Data point: I upgraded my script from timezonefinder 5.2.0 to 6.2.0, and execution time in AWS Lambda went from about 350ms to between 8 and 8.5 seconds. I can't say for sure that it was initialization time at fault, but the problem went away when I downgraded back to 5.2.0.

jannikmi commented 11 months ago

That sounds like a lot, but it could be due to low disk read throughput.

Have you checked that you are reusing your Timezonefinder instance? (Cf. https://github.com/jannikmi/timezonefinder/issues/176)

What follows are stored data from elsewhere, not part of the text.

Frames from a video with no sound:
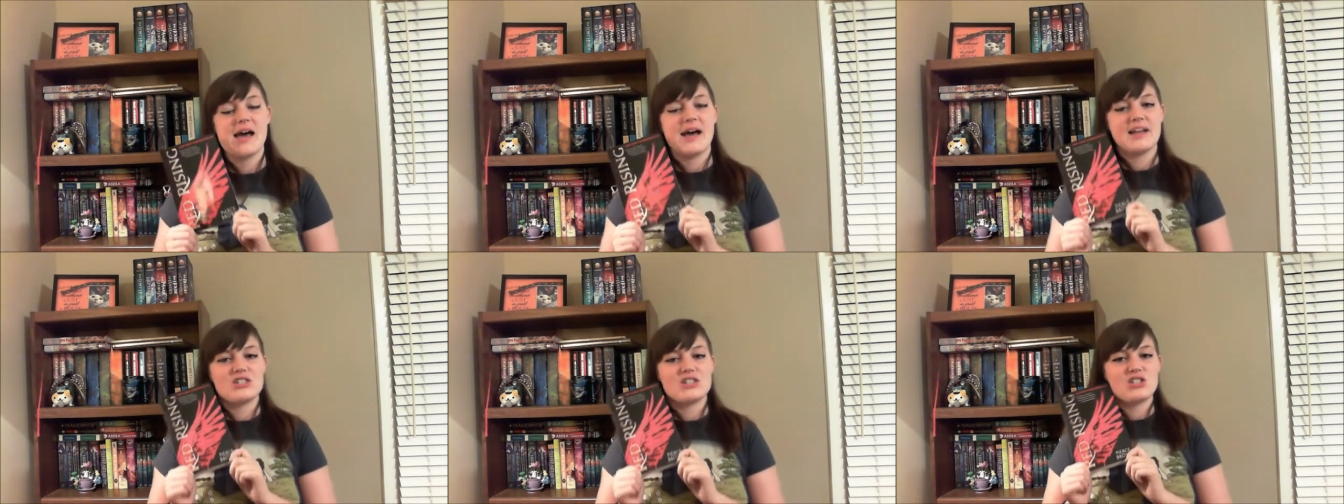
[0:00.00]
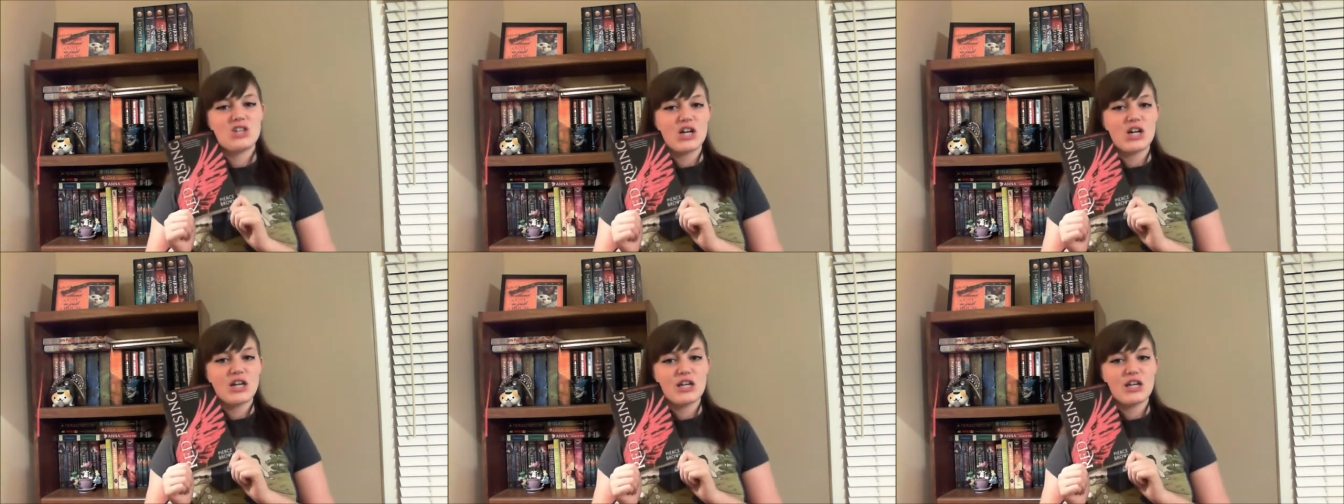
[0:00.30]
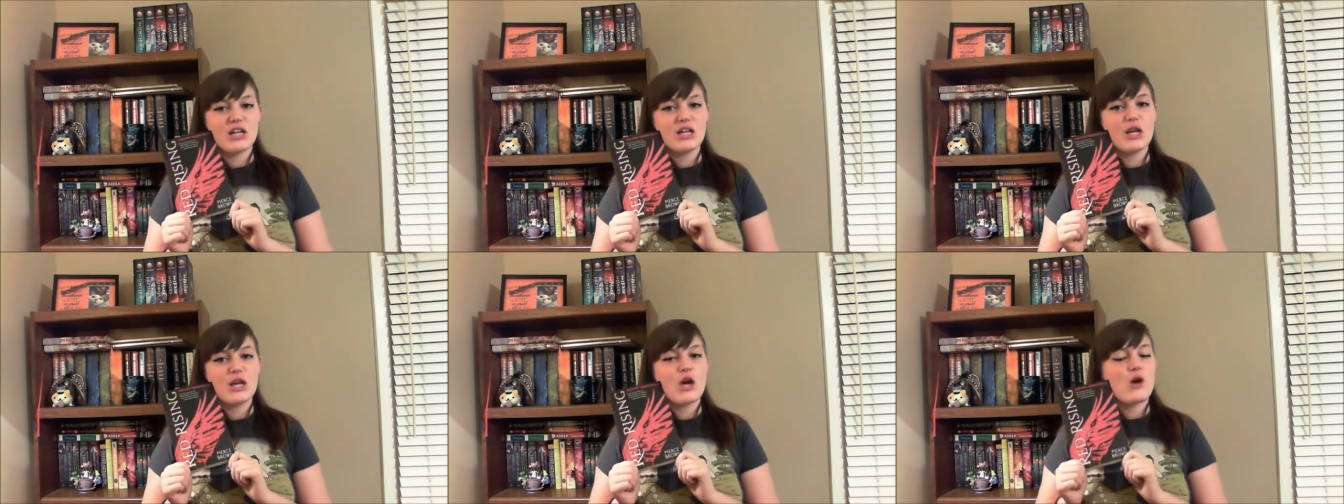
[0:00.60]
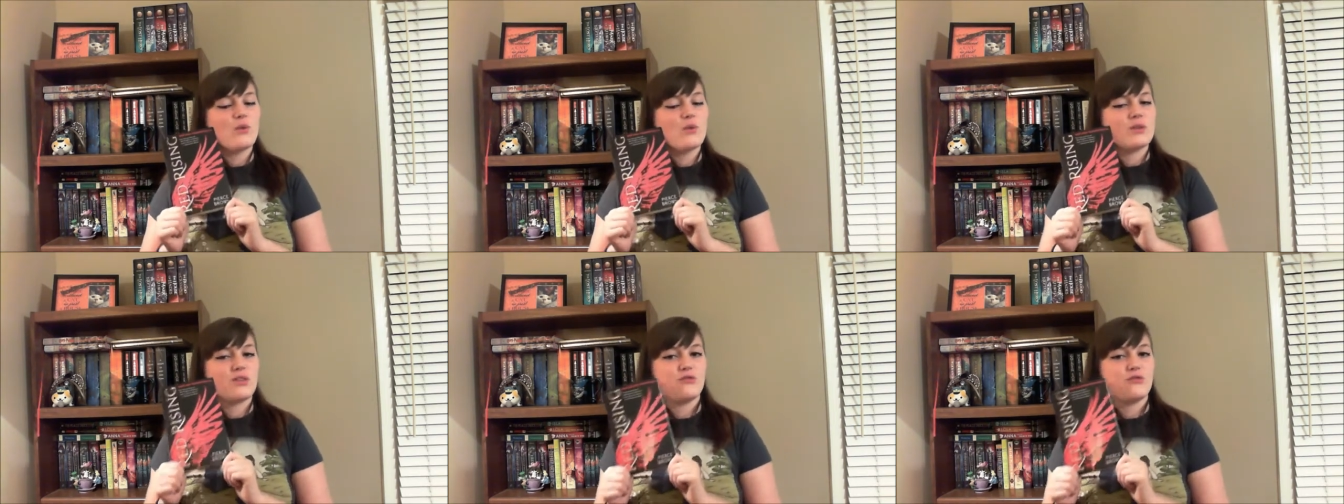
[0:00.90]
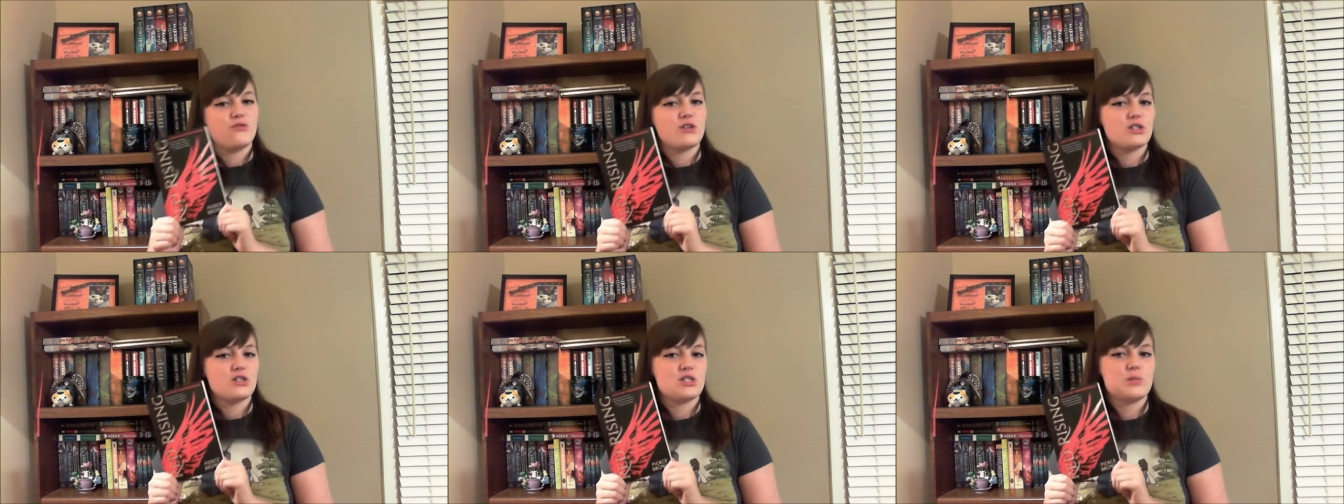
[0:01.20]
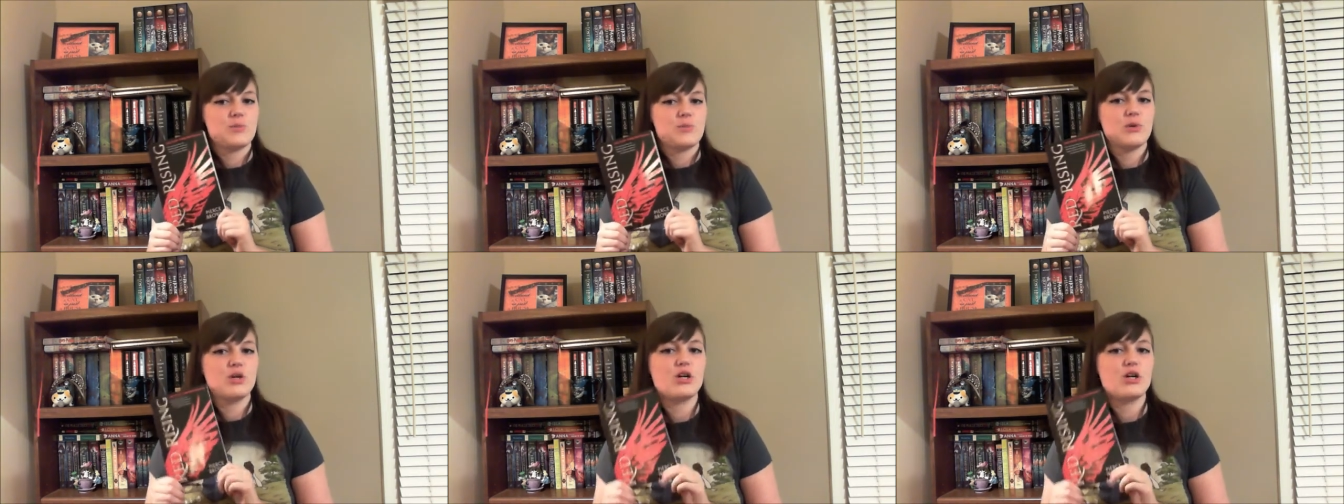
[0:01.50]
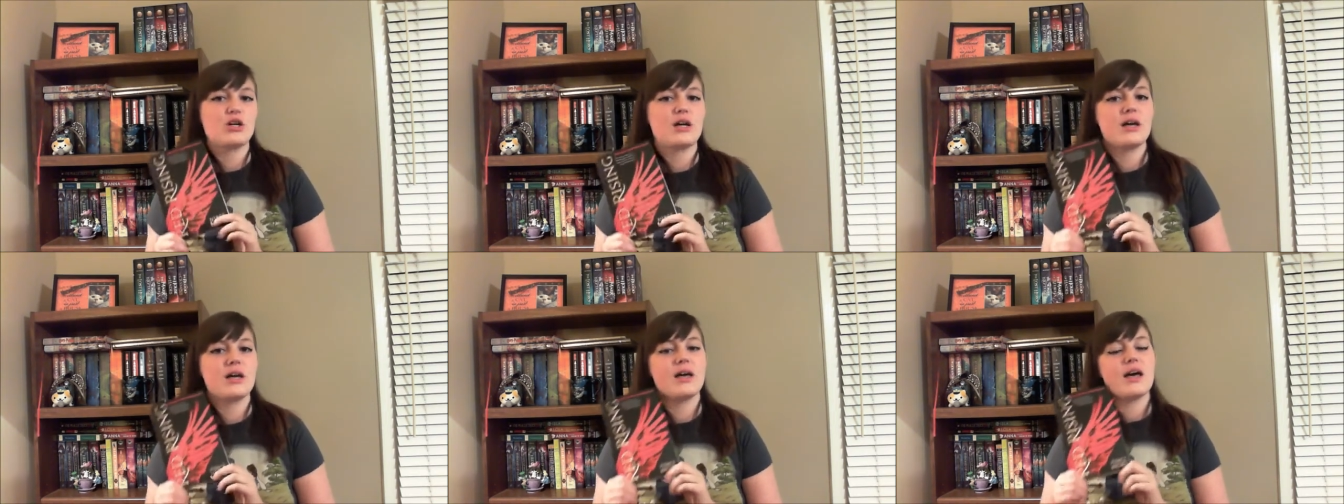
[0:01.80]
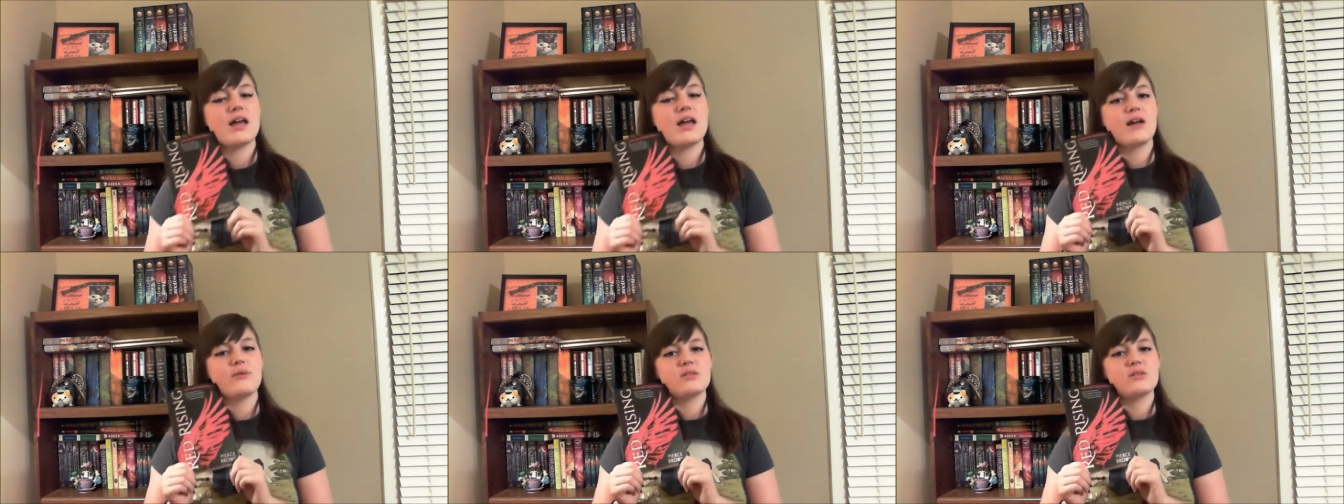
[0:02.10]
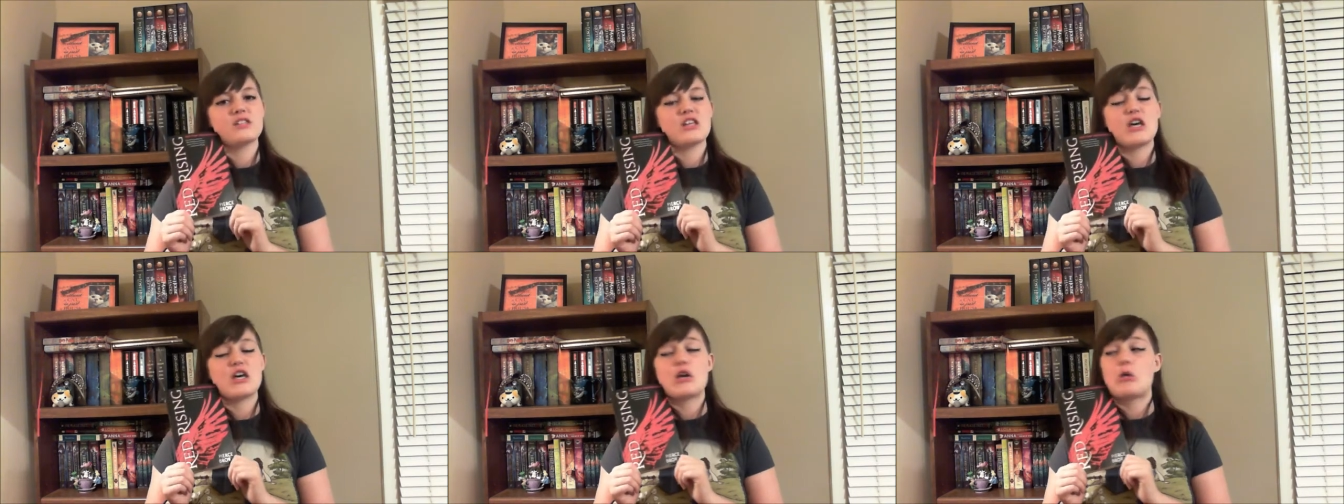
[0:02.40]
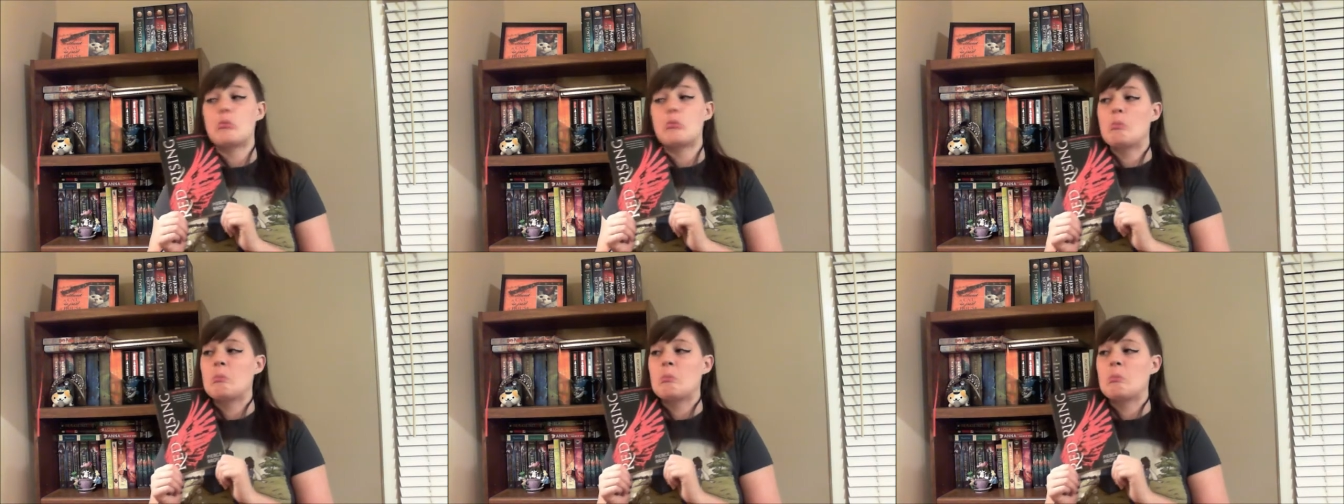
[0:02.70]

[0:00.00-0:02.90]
I started with the first book and I was like,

rosenbergj commented 11 months ago

Yeah, I don't know enough about Lambda to know why it's so much worse, but it makes sense that it might be more IO-bound than other environments when doing big reads like this. I am reusing my TimezoneFinder instance (or, more accurately, I'm only using it once).

jannikmi commented 11 months ago

At least you could make sure to reuse your instance between consequent lambda calls (e.g. as global variable).

Would you be willing to look into the improvement of the initialisation time?

rosenbergj commented 11 months ago

This is a very low traffic personal project, so using a global variable wouldn't help much (most executions are cold starts), and I don't want to use provisioned concurrency (even though it would only be a few dollars a month, the project currently costs about a penny per month). I'm not a skilled enough library developer to help with this issue, but I'd happily test any new versions.